What needs to be done
Each line of the records below needs repeating exactly. Skip the pictures.

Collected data
►

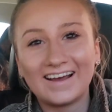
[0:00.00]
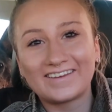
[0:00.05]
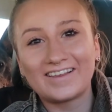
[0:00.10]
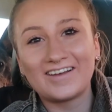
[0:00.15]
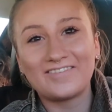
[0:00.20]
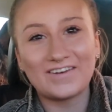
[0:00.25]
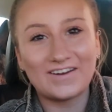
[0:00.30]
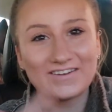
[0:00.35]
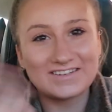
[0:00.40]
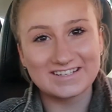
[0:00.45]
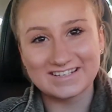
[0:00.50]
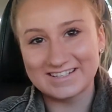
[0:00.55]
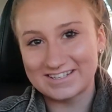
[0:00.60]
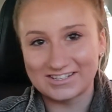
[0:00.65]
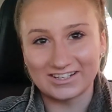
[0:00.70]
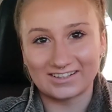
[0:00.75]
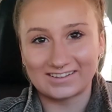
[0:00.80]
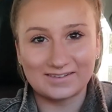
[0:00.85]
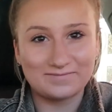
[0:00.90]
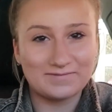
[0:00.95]
I love how he's
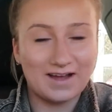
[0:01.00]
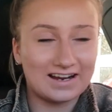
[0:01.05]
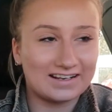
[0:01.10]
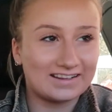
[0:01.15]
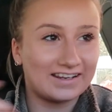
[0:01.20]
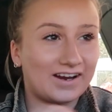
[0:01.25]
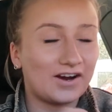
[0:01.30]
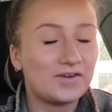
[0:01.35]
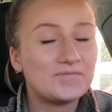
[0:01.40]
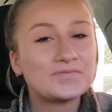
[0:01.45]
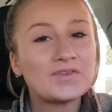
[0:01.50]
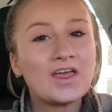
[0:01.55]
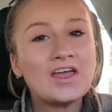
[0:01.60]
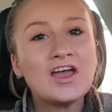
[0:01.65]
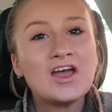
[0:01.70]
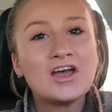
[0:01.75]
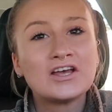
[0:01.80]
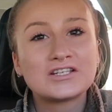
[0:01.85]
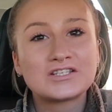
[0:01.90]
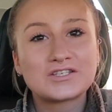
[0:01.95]
just chilling back there.
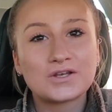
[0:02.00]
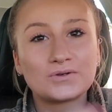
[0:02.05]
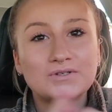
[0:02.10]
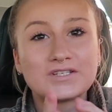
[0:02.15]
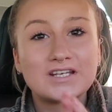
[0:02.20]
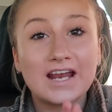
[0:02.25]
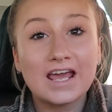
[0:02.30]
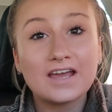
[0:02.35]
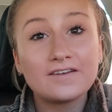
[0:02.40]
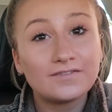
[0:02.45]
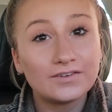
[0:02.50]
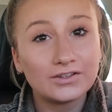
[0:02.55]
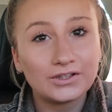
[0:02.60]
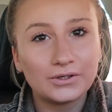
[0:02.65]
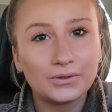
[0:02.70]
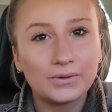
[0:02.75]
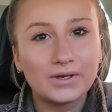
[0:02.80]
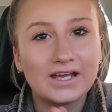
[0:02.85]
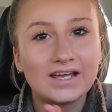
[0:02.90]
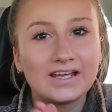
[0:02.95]
So today for
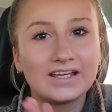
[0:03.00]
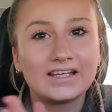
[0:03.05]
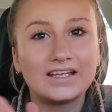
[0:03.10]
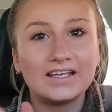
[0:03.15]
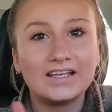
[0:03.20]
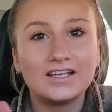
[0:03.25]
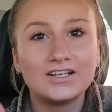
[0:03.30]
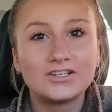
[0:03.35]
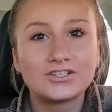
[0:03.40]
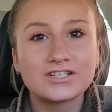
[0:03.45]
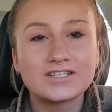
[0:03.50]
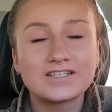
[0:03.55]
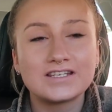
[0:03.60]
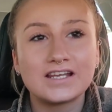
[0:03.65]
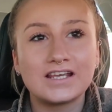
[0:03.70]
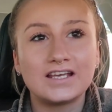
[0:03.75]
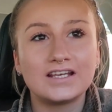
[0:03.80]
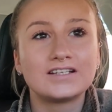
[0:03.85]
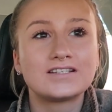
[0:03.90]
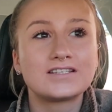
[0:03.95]
Louis, he just
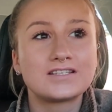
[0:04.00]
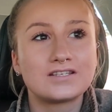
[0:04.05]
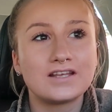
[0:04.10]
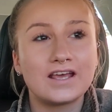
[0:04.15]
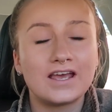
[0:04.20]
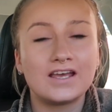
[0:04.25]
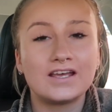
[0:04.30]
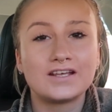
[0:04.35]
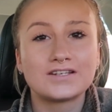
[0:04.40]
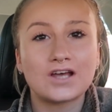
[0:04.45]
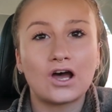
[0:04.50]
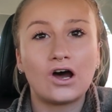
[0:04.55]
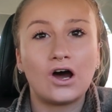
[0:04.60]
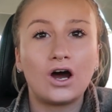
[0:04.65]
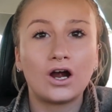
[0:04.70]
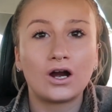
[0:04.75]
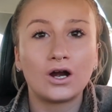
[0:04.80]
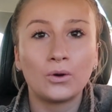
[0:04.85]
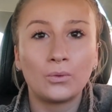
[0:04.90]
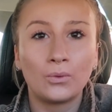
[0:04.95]
needs his
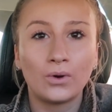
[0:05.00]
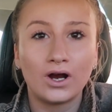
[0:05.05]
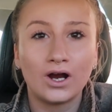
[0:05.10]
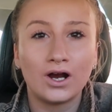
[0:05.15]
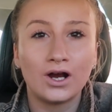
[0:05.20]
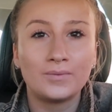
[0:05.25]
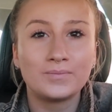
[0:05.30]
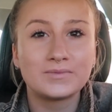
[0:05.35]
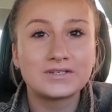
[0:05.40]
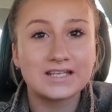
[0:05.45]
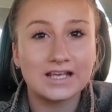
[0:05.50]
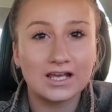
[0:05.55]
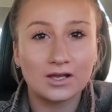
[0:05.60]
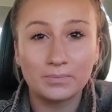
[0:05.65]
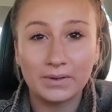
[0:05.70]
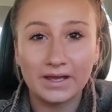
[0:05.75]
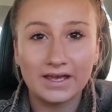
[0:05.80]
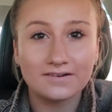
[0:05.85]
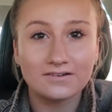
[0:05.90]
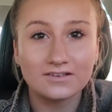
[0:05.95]
heartworm
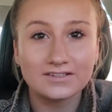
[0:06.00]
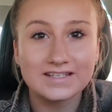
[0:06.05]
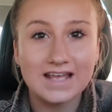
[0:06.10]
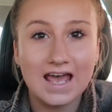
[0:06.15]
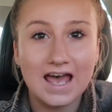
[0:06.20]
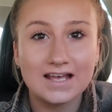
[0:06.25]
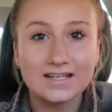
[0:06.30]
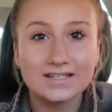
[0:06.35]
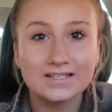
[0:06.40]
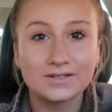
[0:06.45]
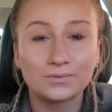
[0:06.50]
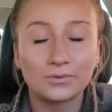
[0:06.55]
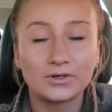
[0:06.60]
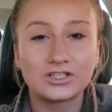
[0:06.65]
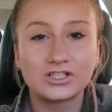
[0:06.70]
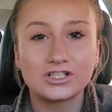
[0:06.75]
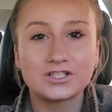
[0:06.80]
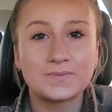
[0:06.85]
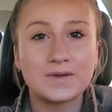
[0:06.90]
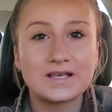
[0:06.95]
tick panel test,
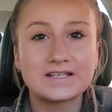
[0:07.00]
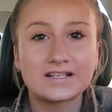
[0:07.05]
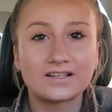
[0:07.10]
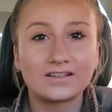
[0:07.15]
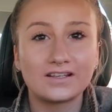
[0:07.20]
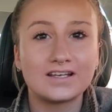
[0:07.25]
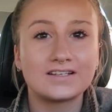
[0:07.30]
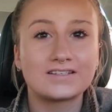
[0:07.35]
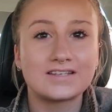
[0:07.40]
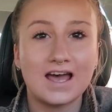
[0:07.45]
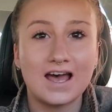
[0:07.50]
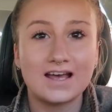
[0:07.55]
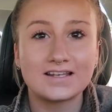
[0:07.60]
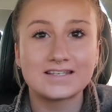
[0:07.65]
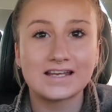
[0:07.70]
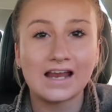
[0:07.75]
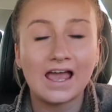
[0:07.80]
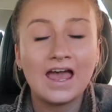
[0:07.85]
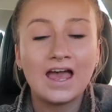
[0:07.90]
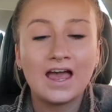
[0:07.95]
which is basically a
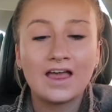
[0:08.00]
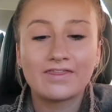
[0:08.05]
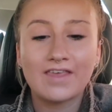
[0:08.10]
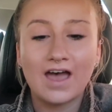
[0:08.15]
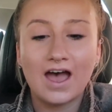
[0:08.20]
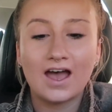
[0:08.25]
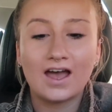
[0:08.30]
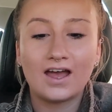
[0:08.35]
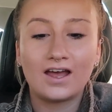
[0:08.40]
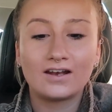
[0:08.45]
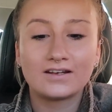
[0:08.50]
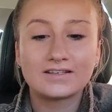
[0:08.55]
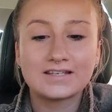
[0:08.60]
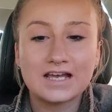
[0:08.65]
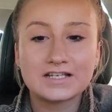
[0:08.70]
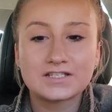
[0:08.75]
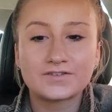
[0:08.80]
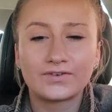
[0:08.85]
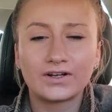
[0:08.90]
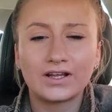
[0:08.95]
test that
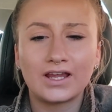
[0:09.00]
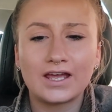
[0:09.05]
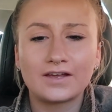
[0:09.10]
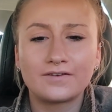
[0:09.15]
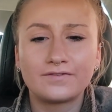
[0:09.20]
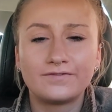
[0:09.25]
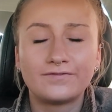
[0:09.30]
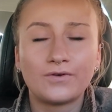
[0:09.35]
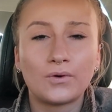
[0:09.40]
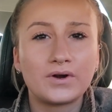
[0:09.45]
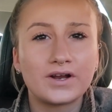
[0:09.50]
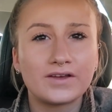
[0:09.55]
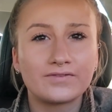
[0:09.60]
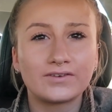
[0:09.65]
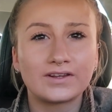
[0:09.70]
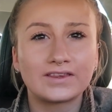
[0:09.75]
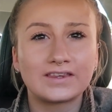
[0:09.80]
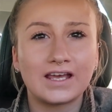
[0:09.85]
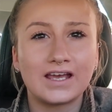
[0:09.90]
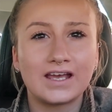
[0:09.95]
tests for like four
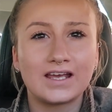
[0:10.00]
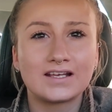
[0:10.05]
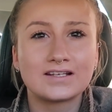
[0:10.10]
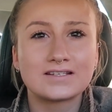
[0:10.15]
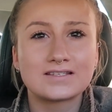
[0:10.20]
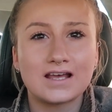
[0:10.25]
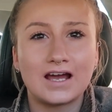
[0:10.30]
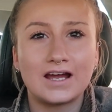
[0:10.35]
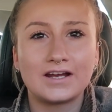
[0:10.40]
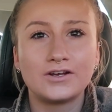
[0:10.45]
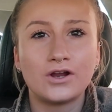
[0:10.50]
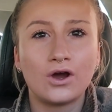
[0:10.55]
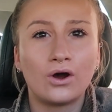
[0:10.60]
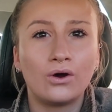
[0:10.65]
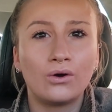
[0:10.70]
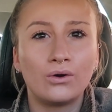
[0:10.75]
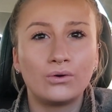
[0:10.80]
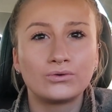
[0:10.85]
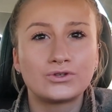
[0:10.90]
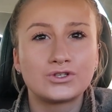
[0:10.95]
different things. I
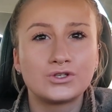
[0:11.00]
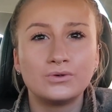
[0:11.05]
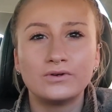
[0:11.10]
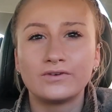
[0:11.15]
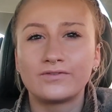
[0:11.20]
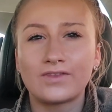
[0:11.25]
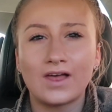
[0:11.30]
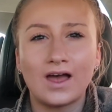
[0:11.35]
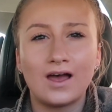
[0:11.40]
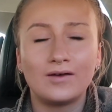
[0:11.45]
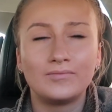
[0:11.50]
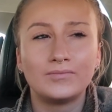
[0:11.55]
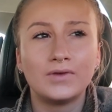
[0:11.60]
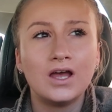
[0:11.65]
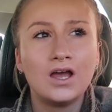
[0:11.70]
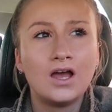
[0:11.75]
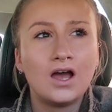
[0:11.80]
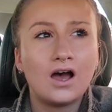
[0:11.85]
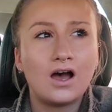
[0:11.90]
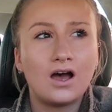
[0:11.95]
know two of them.
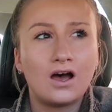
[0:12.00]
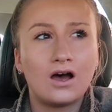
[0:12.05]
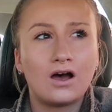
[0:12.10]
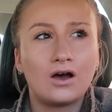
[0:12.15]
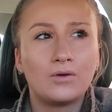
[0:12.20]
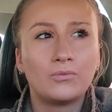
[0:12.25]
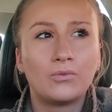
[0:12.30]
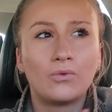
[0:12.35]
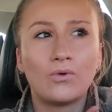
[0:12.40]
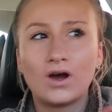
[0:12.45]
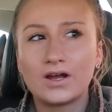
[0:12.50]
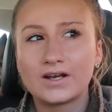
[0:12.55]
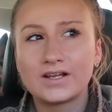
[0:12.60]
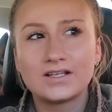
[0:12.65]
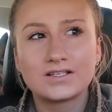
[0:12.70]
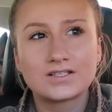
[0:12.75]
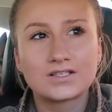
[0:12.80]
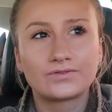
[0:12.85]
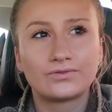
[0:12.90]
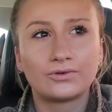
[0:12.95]
Um, one
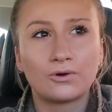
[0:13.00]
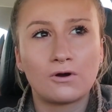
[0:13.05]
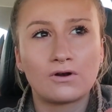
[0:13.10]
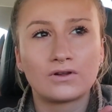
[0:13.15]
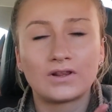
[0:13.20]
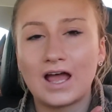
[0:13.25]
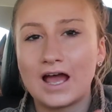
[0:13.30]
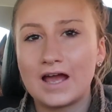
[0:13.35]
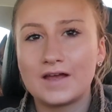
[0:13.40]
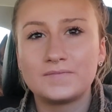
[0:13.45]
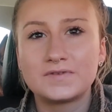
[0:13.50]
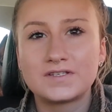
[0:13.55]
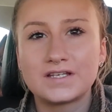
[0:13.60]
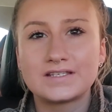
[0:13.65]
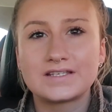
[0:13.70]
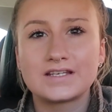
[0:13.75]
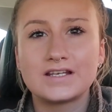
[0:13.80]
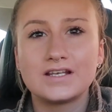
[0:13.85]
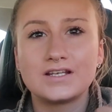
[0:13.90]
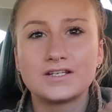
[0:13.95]
is for Lyme's
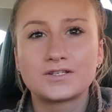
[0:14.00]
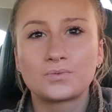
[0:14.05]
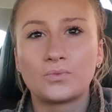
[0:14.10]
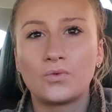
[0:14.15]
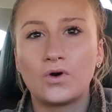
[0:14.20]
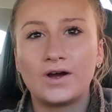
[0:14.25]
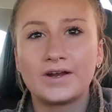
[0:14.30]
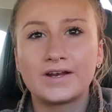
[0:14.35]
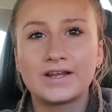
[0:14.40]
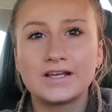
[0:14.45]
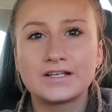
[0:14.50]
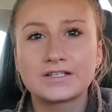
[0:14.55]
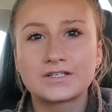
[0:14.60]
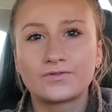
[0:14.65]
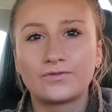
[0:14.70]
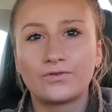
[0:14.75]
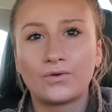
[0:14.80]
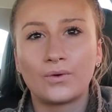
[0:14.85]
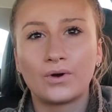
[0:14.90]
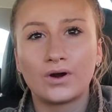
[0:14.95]
disease, one
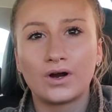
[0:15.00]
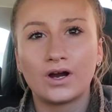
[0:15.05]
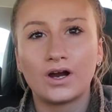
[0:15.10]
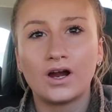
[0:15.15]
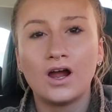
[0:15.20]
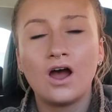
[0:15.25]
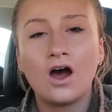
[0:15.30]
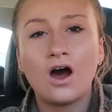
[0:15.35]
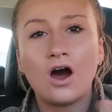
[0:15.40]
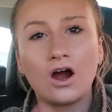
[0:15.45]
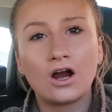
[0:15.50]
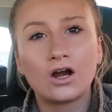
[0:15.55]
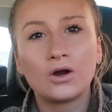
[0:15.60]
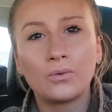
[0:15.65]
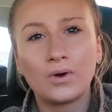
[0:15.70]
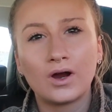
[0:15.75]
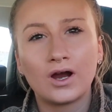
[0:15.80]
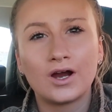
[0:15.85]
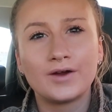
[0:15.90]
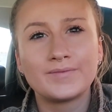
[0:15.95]
is for
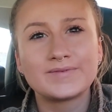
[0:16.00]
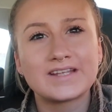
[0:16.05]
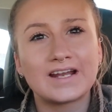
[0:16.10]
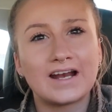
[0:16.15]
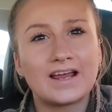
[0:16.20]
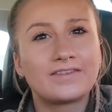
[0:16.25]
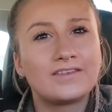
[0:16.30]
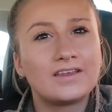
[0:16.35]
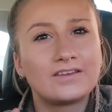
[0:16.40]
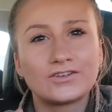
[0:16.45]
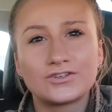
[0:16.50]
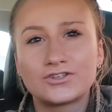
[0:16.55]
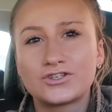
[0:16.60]
heartworms, and I think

◄

Answer section
[0:00.00]
[0:00.05]
[0:00.10]
[0:00.15]
[0:00.20]
[0:00.25]
[0:00.30]
[0:00.35]
[0:00.40]
[0:00.45]
[0:00.50]
[0:00.55]
[0:00.60]
[0:00.65]
[0:00.70]
[0:00.75]
[0:00.80]
[0:00.85]
[0:00.90]
[0:00.95]
I love how he's
[0:01.00]
[0:01.05]
[0:01.10]
[0:01.15]
[0:01.20]
[0:01.25]
[0:01.30]
[0:01.35]
[0:01.40]
[0:01.45]
[0:01.50]
[0:01.55]
[0:01.60]
[0:01.65]
[0:01.70]
[0:01.75]
[0:01.80]
[0:01.85]
[0:01.90]
[0:01.95]
just chilling back there.
[0:02.00]
[0:02.05]
[0:02.10]
[0:02.15]
[0:02.20]
[0:02.25]
[0:02.30]
[0:02.35]
[0:02.40]
[0:02.45]
[0:02.50]
[0:02.55]
[0:02.60]
[0:02.65]
[0:02.70]
[0:02.75]
[0:02.80]
[0:02.85]
[0:02.90]
[0:02.95]
So today for
[0:03.00]
[0:03.05]
[0:03.10]
[0:03.15]
[0:03.20]
[0:03.25]
[0:03.30]
[0:03.35]
[0:03.40]
[0:03.45]
[0:03.50]
[0:03.55]
[0:03.60]
[0:03.65]
[0:03.70]
[0:03.75]
[0:03.80]
[0:03.85]
[0:03.90]
[0:03.95]
Louis, he just
[0:04.00]
[0:04.05]
[0:04.10]
[0:04.15]
[0:04.20]
[0:04.25]
[0:04.30]
[0:04.35]
[0:04.40]
[0:04.45]
[0:04.50]
[0:04.55]
[0:04.60]
[0:04.65]
[0:04.70]
[0:04.75]
[0:04.80]
[0:04.85]
[0:04.90]
[0:04.95]
needs his
[0:05.00]
[0:05.05]
[0:05.10]
[0:05.15]
[0:05.20]
[0:05.25]
[0:05.30]
[0:05.35]
[0:05.40]
[0:05.45]
[0:05.50]
[0:05.55]
[0:05.60]
[0:05.65]
[0:05.70]
[0:05.75]
[0:05.80]
[0:05.85]
[0:05.90]
[0:05.95]
heartworm
[0:06.00]
[0:06.05]
[0:06.10]
[0:06.15]
[0:06.20]
[0:06.25]
[0:06.30]
[0:06.35]
[0:06.40]
[0:06.45]
[0:06.50]
[0:06.55]
[0:06.60]
[0:06.65]
[0:06.70]
[0:06.75]
[0:06.80]
[0:06.85]
[0:06.90]
[0:06.95]
tick panel test,
[0:07.00]
[0:07.05]
[0:07.10]
[0:07.15]
[0:07.20]
[0:07.25]
[0:07.30]
[0:07.35]
[0:07.40]
[0:07.45]
[0:07.50]
[0:07.55]
[0:07.60]
[0:07.65]
[0:07.70]
[0:07.75]
[0:07.80]
[0:07.85]
[0:07.90]
[0:07.95]
which is basically a
[0:08.00]
[0:08.05]
[0:08.10]
[0:08.15]
[0:08.20]
[0:08.25]
[0:08.30]
[0:08.35]
[0:08.40]
[0:08.45]
[0:08.50]
[0:08.55]
[0:08.60]
[0:08.65]
[0:08.70]
[0:08.75]
[0:08.80]
[0:08.85]
[0:08.90]
[0:08.95]
test that
[0:09.00]
[0:09.05]
[0:09.10]
[0:09.15]
[0:09.20]
[0:09.25]
[0:09.30]
[0:09.35]
[0:09.40]
[0:09.45]
[0:09.50]
[0:09.55]
[0:09.60]
[0:09.65]
[0:09.70]
[0:09.75]
[0:09.80]
[0:09.85]
[0:09.90]
[0:09.95]
tests for like four
[0:10.00]
[0:10.05]
[0:10.10]
[0:10.15]
[0:10.20]
[0:10.25]
[0:10.30]
[0:10.35]
[0:10.40]
[0:10.45]
[0:10.50]
[0:10.55]
[0:10.60]
[0:10.65]
[0:10.70]
[0:10.75]
[0:10.80]
[0:10.85]
[0:10.90]
[0:10.95]
different things. I
[0:11.00]
[0:11.05]
[0:11.10]
[0:11.15]
[0:11.20]
[0:11.25]
[0:11.30]
[0:11.35]
[0:11.40]
[0:11.45]
[0:11.50]
[0:11.55]
[0:11.60]
[0:11.65]
[0:11.70]
[0:11.75]
[0:11.80]
[0:11.85]
[0:11.90]
[0:11.95]
know two of them.
[0:12.00]
[0:12.05]
[0:12.10]
[0:12.15]
[0:12.20]
[0:12.25]
[0:12.30]
[0:12.35]
[0:12.40]
[0:12.45]
[0:12.50]
[0:12.55]
[0:12.60]
[0:12.65]
[0:12.70]
[0:12.75]
[0:12.80]
[0:12.85]
[0:12.90]
[0:12.95]
Um, one
[0:13.00]
[0:13.05]
[0:13.10]
[0:13.15]
[0:13.20]
[0:13.25]
[0:13.30]
[0:13.35]
[0:13.40]
[0:13.45]
[0:13.50]
[0:13.55]
[0:13.60]
[0:13.65]
[0:13.70]
[0:13.75]
[0:13.80]
[0:13.85]
[0:13.90]
[0:13.95]
is for Lyme's
[0:14.00]
[0:14.05]
[0:14.10]
[0:14.15]
[0:14.20]
[0:14.25]
[0:14.30]
[0:14.35]
[0:14.40]
[0:14.45]
[0:14.50]
[0:14.55]
[0:14.60]
[0:14.65]
[0:14.70]
[0:14.75]
[0:14.80]
[0:14.85]
[0:14.90]
[0:14.95]
disease, one
[0:15.00]
[0:15.05]
[0:15.10]
[0:15.15]
[0:15.20]
[0:15.25]
[0:15.30]
[0:15.35]
[0:15.40]
[0:15.45]
[0:15.50]
[0:15.55]
[0:15.60]
[0:15.65]
[0:15.70]
[0:15.75]
[0:15.80]
[0:15.85]
[0:15.90]
[0:15.95]
is for
[0:16.00]
[0:16.05]
[0:16.10]
[0:16.15]
[0:16.20]
[0:16.25]
[0:16.30]
[0:16.35]
[0:16.40]
[0:16.45]
[0:16.50]
[0:16.55]
[0:16.60]
heartworms, and I think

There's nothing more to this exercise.